━━ Working data
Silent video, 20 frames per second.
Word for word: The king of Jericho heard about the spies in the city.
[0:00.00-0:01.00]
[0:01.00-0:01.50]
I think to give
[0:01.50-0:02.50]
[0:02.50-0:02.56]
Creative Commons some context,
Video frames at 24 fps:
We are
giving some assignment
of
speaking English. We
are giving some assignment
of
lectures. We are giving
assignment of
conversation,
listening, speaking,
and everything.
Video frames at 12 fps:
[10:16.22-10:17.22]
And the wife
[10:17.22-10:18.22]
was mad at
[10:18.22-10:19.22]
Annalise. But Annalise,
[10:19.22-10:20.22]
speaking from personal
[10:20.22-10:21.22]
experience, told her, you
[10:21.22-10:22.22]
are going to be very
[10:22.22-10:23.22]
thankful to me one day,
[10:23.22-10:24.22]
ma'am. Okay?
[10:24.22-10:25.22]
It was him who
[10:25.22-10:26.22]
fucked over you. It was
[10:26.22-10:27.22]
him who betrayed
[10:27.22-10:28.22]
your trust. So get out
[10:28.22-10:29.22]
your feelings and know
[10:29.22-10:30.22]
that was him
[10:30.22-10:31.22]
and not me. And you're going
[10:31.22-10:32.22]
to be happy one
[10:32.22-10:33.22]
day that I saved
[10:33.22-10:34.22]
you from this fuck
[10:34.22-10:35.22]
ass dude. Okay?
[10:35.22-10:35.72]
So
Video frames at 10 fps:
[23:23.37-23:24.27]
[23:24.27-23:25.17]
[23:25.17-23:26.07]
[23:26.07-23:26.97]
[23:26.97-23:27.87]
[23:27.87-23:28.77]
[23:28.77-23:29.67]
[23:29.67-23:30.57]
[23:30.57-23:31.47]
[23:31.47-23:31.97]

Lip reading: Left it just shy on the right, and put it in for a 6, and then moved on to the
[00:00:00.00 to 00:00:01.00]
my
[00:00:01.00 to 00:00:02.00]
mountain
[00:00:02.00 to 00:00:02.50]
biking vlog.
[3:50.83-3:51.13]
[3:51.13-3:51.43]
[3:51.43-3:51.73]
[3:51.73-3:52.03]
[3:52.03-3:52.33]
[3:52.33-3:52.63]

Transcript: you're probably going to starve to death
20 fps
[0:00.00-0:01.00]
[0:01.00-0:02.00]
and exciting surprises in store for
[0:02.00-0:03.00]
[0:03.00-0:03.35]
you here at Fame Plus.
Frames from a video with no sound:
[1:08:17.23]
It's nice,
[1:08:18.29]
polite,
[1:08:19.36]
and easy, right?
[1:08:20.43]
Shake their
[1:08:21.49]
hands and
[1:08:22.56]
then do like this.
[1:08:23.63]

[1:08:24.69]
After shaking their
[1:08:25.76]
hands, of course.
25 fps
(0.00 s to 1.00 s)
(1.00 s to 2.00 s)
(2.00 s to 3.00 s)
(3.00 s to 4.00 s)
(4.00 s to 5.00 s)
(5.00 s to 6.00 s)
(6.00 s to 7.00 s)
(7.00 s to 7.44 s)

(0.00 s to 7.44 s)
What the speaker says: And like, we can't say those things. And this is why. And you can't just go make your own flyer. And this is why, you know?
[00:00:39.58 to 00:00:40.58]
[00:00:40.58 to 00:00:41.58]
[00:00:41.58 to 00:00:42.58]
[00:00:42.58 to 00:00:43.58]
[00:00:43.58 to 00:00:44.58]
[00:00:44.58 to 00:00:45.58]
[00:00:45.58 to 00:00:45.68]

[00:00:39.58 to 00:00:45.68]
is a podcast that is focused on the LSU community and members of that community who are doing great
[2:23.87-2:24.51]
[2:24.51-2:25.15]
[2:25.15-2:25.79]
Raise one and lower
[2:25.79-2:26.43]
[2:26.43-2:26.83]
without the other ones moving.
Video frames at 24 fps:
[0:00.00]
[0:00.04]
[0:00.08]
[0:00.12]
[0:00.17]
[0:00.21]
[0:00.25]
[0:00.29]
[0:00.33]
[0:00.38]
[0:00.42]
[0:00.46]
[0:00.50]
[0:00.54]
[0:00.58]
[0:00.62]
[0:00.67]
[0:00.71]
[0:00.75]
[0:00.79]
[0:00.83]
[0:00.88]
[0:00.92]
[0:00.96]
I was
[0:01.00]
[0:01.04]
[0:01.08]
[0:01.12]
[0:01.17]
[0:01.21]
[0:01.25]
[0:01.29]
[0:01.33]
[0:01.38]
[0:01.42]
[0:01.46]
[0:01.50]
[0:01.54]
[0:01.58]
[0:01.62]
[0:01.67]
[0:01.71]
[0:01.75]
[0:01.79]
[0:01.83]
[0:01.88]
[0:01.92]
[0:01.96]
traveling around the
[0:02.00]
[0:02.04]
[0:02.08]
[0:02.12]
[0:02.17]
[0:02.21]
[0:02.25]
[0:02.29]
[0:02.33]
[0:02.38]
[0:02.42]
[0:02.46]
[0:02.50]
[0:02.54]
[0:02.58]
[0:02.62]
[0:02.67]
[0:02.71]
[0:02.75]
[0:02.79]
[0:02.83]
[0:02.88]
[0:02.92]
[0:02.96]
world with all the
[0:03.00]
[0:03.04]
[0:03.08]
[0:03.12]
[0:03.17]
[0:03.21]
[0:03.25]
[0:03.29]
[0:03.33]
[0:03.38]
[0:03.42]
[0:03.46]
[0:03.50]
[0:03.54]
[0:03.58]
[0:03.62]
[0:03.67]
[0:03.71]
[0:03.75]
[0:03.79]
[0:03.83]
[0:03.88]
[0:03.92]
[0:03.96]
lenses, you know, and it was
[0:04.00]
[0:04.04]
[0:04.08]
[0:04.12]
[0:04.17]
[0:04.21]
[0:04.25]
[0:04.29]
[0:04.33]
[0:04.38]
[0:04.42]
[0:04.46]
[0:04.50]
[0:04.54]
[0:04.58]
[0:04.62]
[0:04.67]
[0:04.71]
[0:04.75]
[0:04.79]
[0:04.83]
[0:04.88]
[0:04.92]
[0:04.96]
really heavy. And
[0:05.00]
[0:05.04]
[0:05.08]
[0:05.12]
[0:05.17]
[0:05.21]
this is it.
━━━━
» Problem details: Line by line, transcribe the data exactly.

» Response area:
Silent video, 20 frames per second.
Word for word: The king of Jericho heard about the spies in the city.
[0:00.00-0:01.00]
[0:01.00-0:01.50]
I think to give
[0:01.50-0:02.50]
[0:02.50-0:02.56]
Creative Commons some context,
Video frames at 24 fps:
We are
giving some assignment
of
speaking English. We
are giving some assignment
of
lectures. We are giving
assignment of
conversation,
listening, speaking,
and everything.
Video frames at 12 fps:
[10:16.22-10:17.22]
And the wife
[10:17.22-10:18.22]
was mad at
[10:18.22-10:19.22]
Annalise. But Annalise,
[10:19.22-10:20.22]
speaking from personal
[10:20.22-10:21.22]
experience, told her, you
[10:21.22-10:22.22]
are going to be very
[10:22.22-10:23.22]
thankful to me one day,
[10:23.22-10:24.22]
ma'am. Okay?
[10:24.22-10:25.22]
It was him who
[10:25.22-10:26.22]
fucked over you. It was
[10:26.22-10:27.22]
him who betrayed
[10:27.22-10:28.22]
your trust. So get out
[10:28.22-10:29.22]
your feelings and know
[10:29.22-10:30.22]
that was him
[10:30.22-10:31.22]
and not me. And you're going
[10:31.22-10:32.22]
to be happy one
[10:32.22-10:33.22]
day that I saved
[10:33.22-10:34.22]
you from this fuck
[10:34.22-10:35.22]
ass dude. Okay?
[10:35.22-10:35.72]
So
Video frames at 10 fps:
[23:23.37-23:24.27]
[23:24.27-23:25.17]
[23:25.17-23:26.07]
[23:26.07-23:26.97]
[23:26.97-23:27.87]
[23:27.87-23:28.77]
[23:28.77-23:29.67]
[23:29.67-23:30.57]
[23:30.57-23:31.47]
[23:31.47-23:31.97]

Lip reading: Left it just shy on the right, and put it in for a 6, and then moved on to the
[00:00:00.00 to 00:00:01.00]
my
[00:00:01.00 to 00:00:02.00]
mountain
[00:00:02.00 to 00:00:02.50]
biking vlog.
[3:50.83-3:51.13]
[3:51.13-3:51.43]
[3:51.43-3:51.73]
[3:51.73-3:52.03]
[3:52.03-3:52.33]
[3:52.33-3:52.63]

Transcript: you're probably going to starve to death
20 fps
[0:00.00-0:01.00]
[0:01.00-0:02.00]
and exciting surprises in store for
[0:02.00-0:03.00]
[0:03.00-0:03.35]
you here at Fame Plus.
Frames from a video with no sound:
[1:08:17.23]
It's nice,
[1:08:18.29]
polite,
[1:08:19.36]
and easy, right?
[1:08:20.43]
Shake their
[1:08:21.49]
hands and
[1:08:22.56]
then do like this.
[1:08:23.63]

[1:08:24.69]
After shaking their
[1:08:25.76]
hands, of course.
25 fps
(0.00 s to 1.00 s)
(1.00 s to 2.00 s)
(2.00 s to 3.00 s)
(3.00 s to 4.00 s)
(4.00 s to 5.00 s)
(5.00 s to 6.00 s)
(6.00 s to 7.00 s)
(7.00 s to 7.44 s)

(0.00 s to 7.44 s)
What the speaker says: And like, we can't say those things. And this is why. And you can't just go make your own flyer. And this is why, you know?
[00:00:39.58 to 00:00:40.58]
[00:00:40.58 to 00:00:41.58]
[00:00:41.58 to 00:00:42.58]
[00:00:42.58 to 00:00:43.58]
[00:00:43.58 to 00:00:44.58]
[00:00:44.58 to 00:00:45.58]
[00:00:45.58 to 00:00:45.68]

[00:00:39.58 to 00:00:45.68]
is a podcast that is focused on the LSU community and members of that community who are doing great
[2:23.87-2:24.51]
[2:24.51-2:25.15]
[2:25.15-2:25.79]
Raise one and lower
[2:25.79-2:26.43]
[2:26.43-2:26.83]
without the other ones moving.
Video frames at 24 fps:
[0:00.00]
[0:00.04]
[0:00.08]
[0:00.12]
[0:00.17]
[0:00.21]
[0:00.25]
[0:00.29]
[0:00.33]
[0:00.38]
[0:00.42]
[0:00.46]
[0:00.50]
[0:00.54]
[0:00.58]
[0:00.62]
[0:00.67]
[0:00.71]
[0:00.75]
[0:00.79]
[0:00.83]
[0:00.88]
[0:00.92]
[0:00.96]
I was
[0:01.00]
[0:01.04]
[0:01.08]
[0:01.12]
[0:01.17]
[0:01.21]
[0:01.25]
[0:01.29]
[0:01.33]
[0:01.38]
[0:01.42]
[0:01.46]
[0:01.50]
[0:01.54]
[0:01.58]
[0:01.62]
[0:01.67]
[0:01.71]
[0:01.75]
[0:01.79]
[0:01.83]
[0:01.88]
[0:01.92]
[0:01.96]
traveling around the
[0:02.00]
[0:02.04]
[0:02.08]
[0:02.12]
[0:02.17]
[0:02.21]
[0:02.25]
[0:02.29]
[0:02.33]
[0:02.38]
[0:02.42]
[0:02.46]
[0:02.50]
[0:02.54]
[0:02.58]
[0:02.62]
[0:02.67]
[0:02.71]
[0:02.75]
[0:02.79]
[0:02.83]
[0:02.88]
[0:02.92]
[0:02.96]
world with all the
[0:03.00]
[0:03.04]
[0:03.08]
[0:03.12]
[0:03.17]
[0:03.21]
[0:03.25]
[0:03.29]
[0:03.33]
[0:03.38]
[0:03.42]
[0:03.46]
[0:03.50]
[0:03.54]
[0:03.58]
[0:03.62]
[0:03.67]
[0:03.71]
[0:03.75]
[0:03.79]
[0:03.83]
[0:03.88]
[0:03.92]
[0:03.96]
lenses, you know, and it was
[0:04.00]
[0:04.04]
[0:04.08]
[0:04.12]
[0:04.17]
[0:04.21]
[0:04.25]
[0:04.29]
[0:04.33]
[0:04.38]
[0:04.42]
[0:04.46]
[0:04.50]
[0:04.54]
[0:04.58]
[0:04.62]
[0:04.67]
[0:04.71]
[0:04.75]
[0:04.79]
[0:04.83]
[0:04.88]
[0:04.92]
[0:04.96]
really heavy. And
[0:05.00]
[0:05.04]
[0:05.08]
[0:05.12]
[0:05.17]
[0:05.21]
this is it.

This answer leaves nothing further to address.